Tuesday, January 15, 2008

Where have you gone, Dearly hogmanay?

Tonight I watched an episode of Turner Classic Movies' "Private Screenings" featuring former child actors Darryl Hickman, Jane Withers, Margaret O'Brien and Dick (formerly "Dickie" Moore). The four of them discussed their careers with host Robert Osborne.

The show included a plug for a book Hickman had written about creativity and acting.

The book seemed interesting, so I decided to look it up on the local library's online catalog. I wrote in Hickman's name and selected the category of "author."

There were four hits, all of them for movies Hickman had appeared in. No mention of his book.

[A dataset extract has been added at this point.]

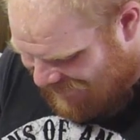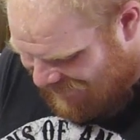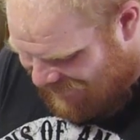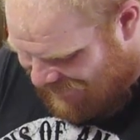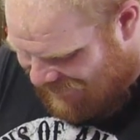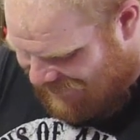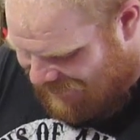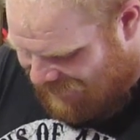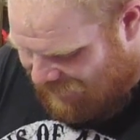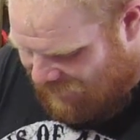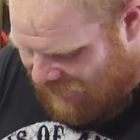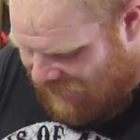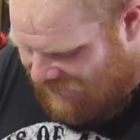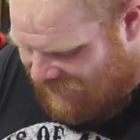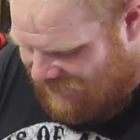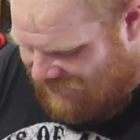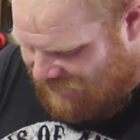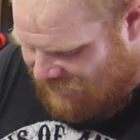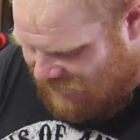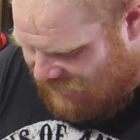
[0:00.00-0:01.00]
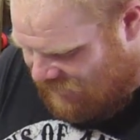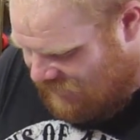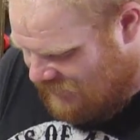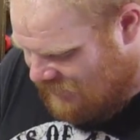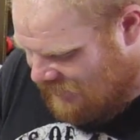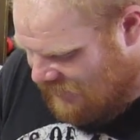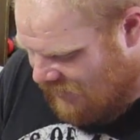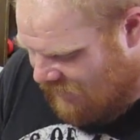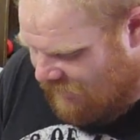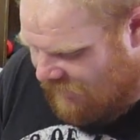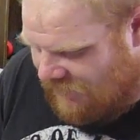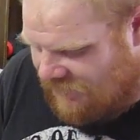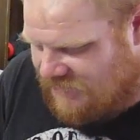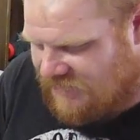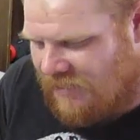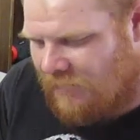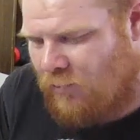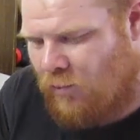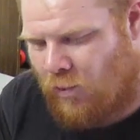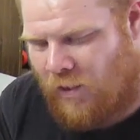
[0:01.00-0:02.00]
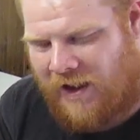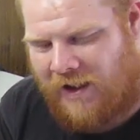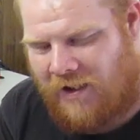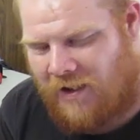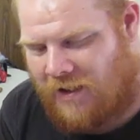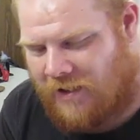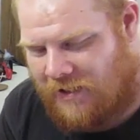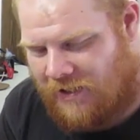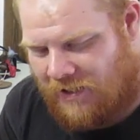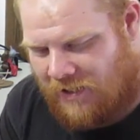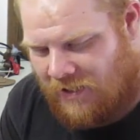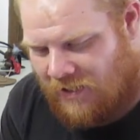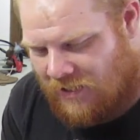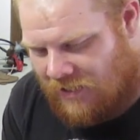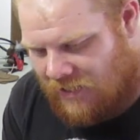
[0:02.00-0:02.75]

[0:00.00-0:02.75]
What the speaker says: And then we discovered there's some weird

But I mention this because, in giving me the results, the catalog asked me:

"Did you mean Dearly hogmanay?"

Never having heard of Mr. or Ms. hogmanay, I clicked on the name.

Turned out the library hadn't heard of him or her either.

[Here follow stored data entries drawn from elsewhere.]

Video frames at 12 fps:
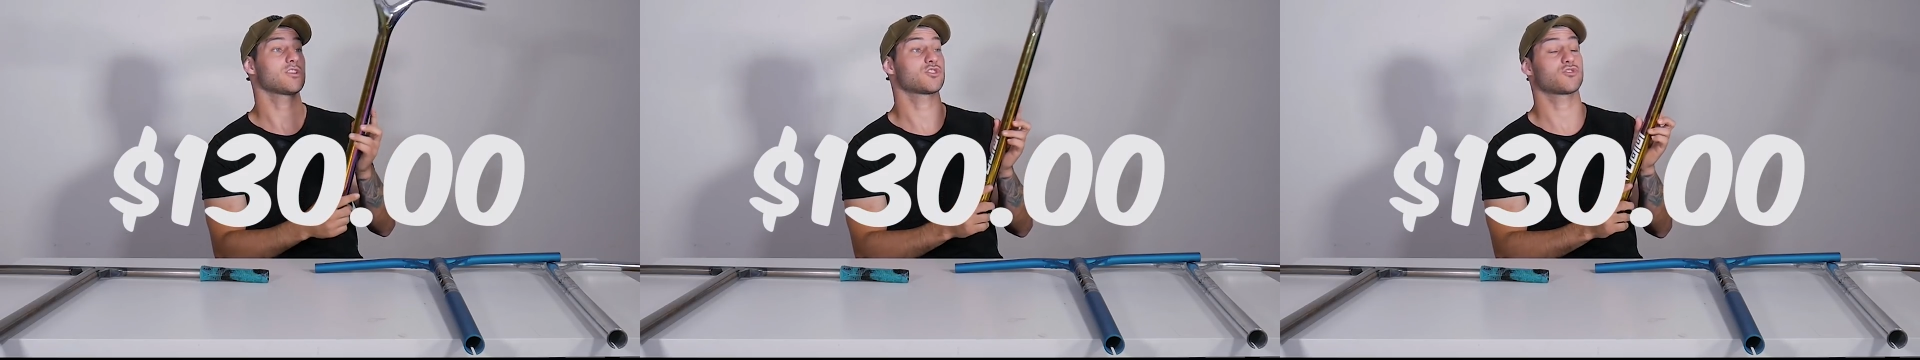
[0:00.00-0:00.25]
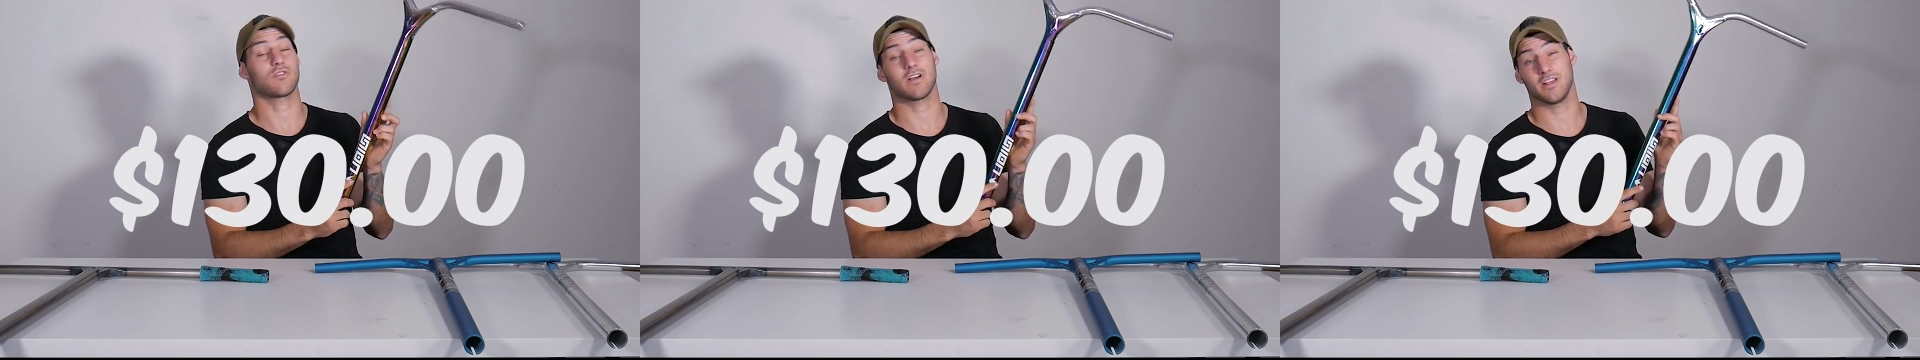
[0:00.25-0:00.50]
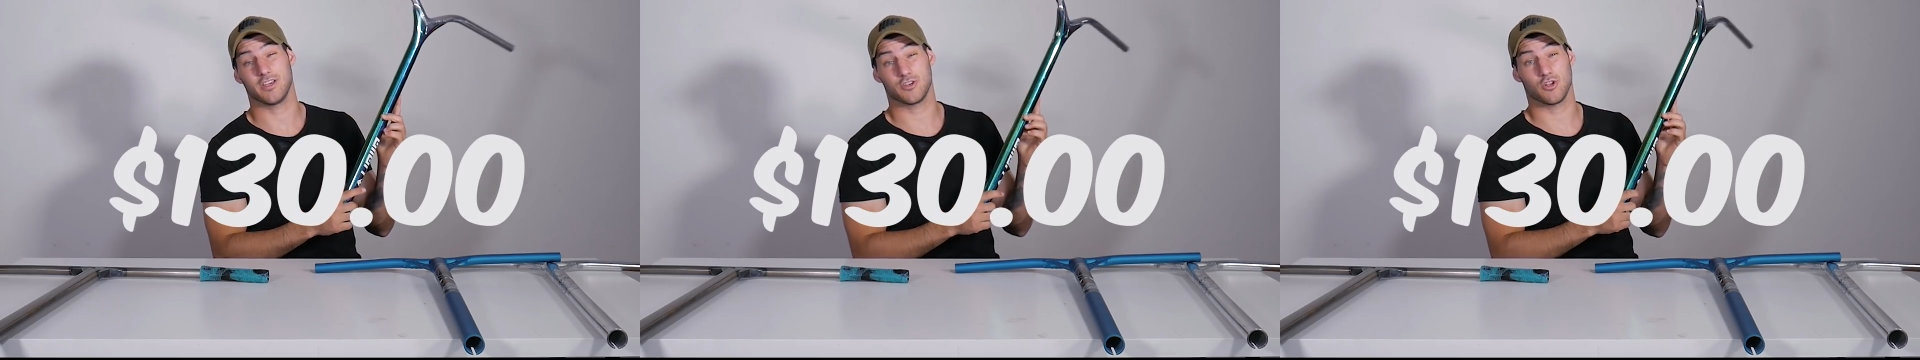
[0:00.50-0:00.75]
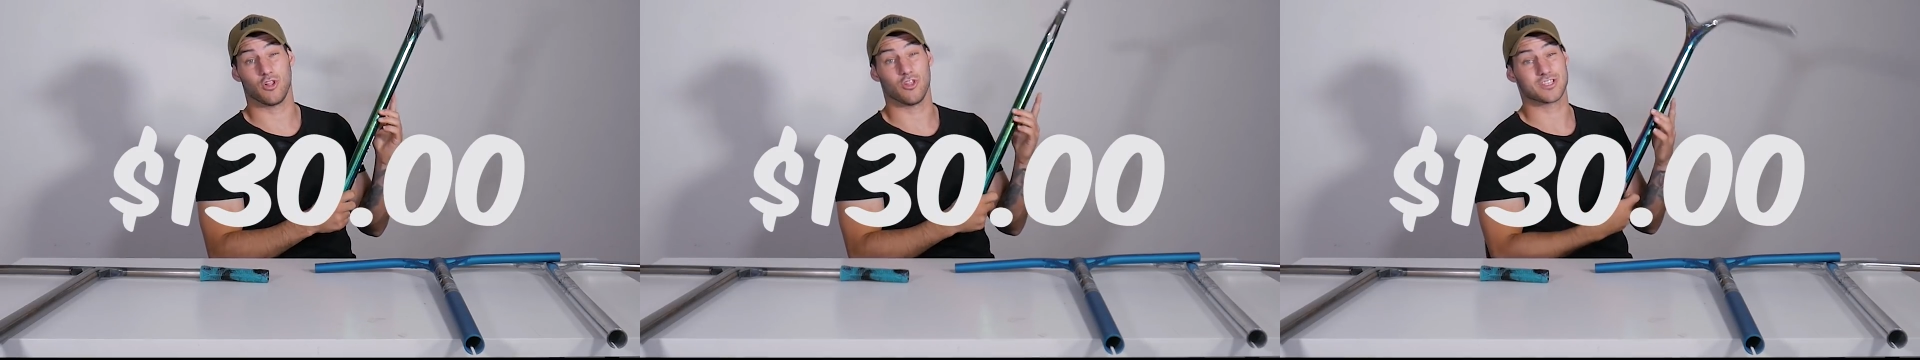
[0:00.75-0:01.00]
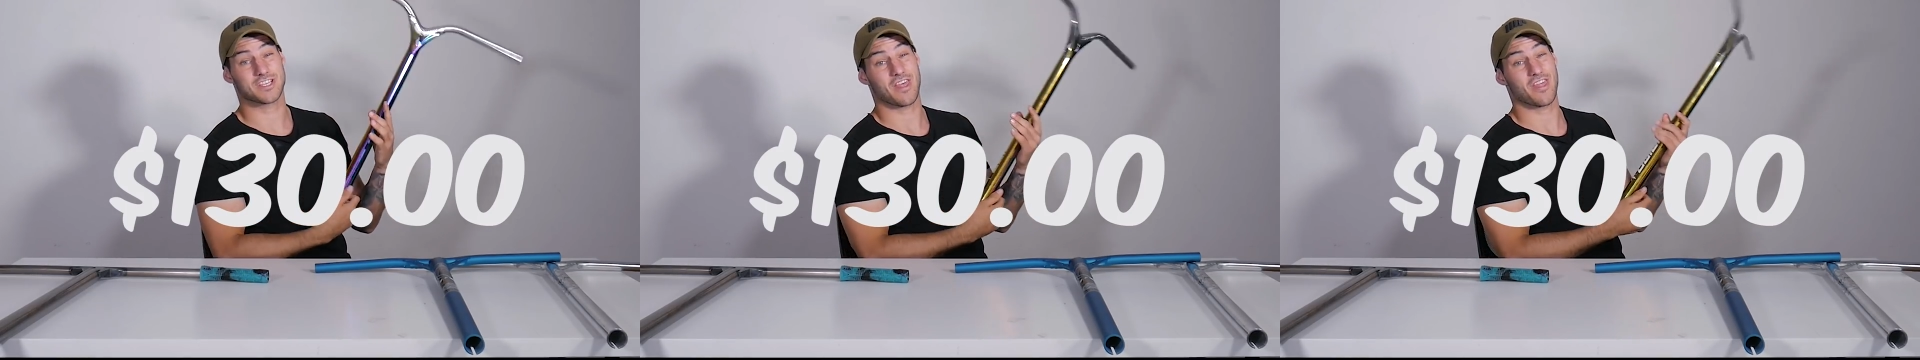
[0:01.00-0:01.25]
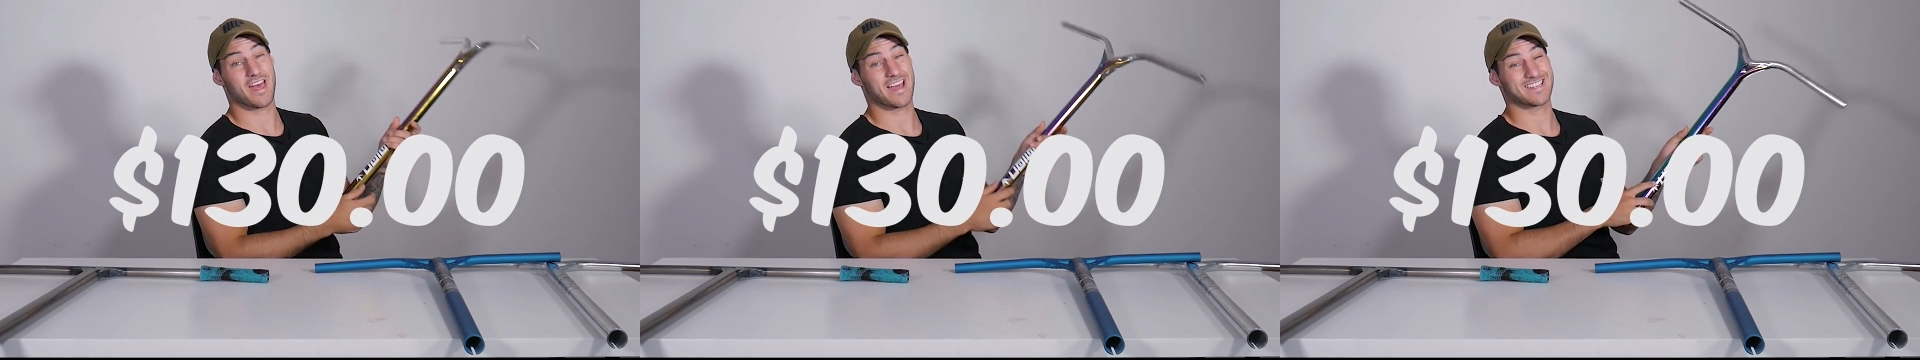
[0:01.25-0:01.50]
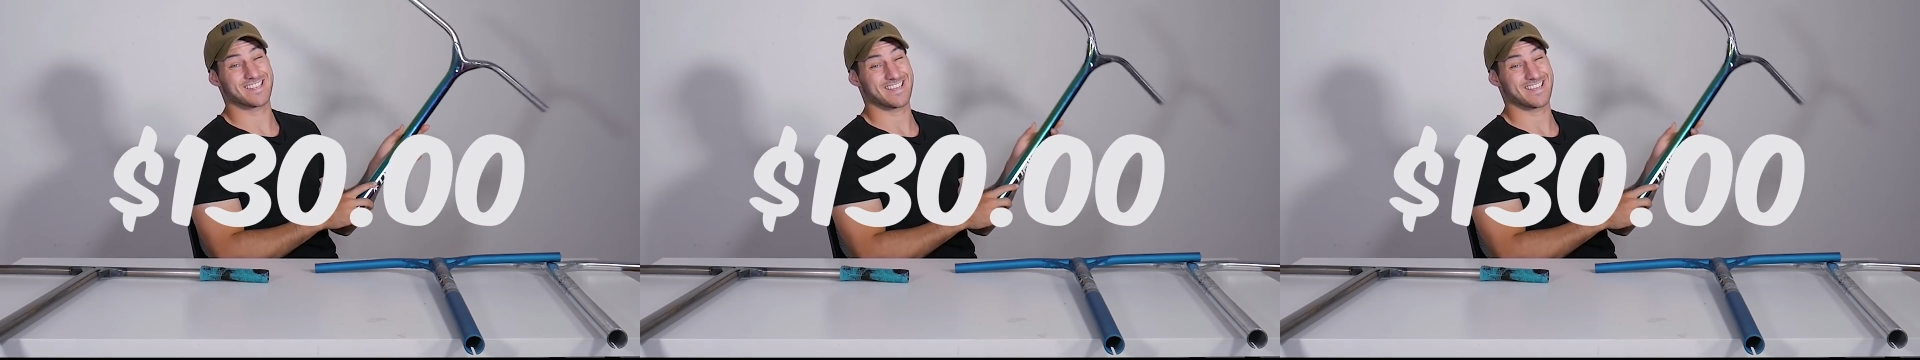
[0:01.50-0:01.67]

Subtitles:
Australian dollars that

So, you might ask, why did the Web site ask me if I meant Dearly hogmanay?

I dunno.

But one doesn't want to be rude, so I suppose I should respond the question. After all, the online catalog was only trying to be helpful.

Wasn't it?


Dear online catalog:

In response to your question:

I did not mean Dearly hogmanay.

I also did not mean Dearly Beloved.

Or Sadly Mistaken.

Or Snidely Whiplash.

Or High on the Hog.

Or Hi and Lois.

Or Green Eggs and Ham.

Very truly yours,

Markly Murphmanay

1 comment:

Brian Cubbison said...

You'll pleased to know that Hogmanay is alive and well, according to the Scots.


This is reminiscent of the night a spell-checker accident turned Roosevelt Bowie into Erosivity Boule.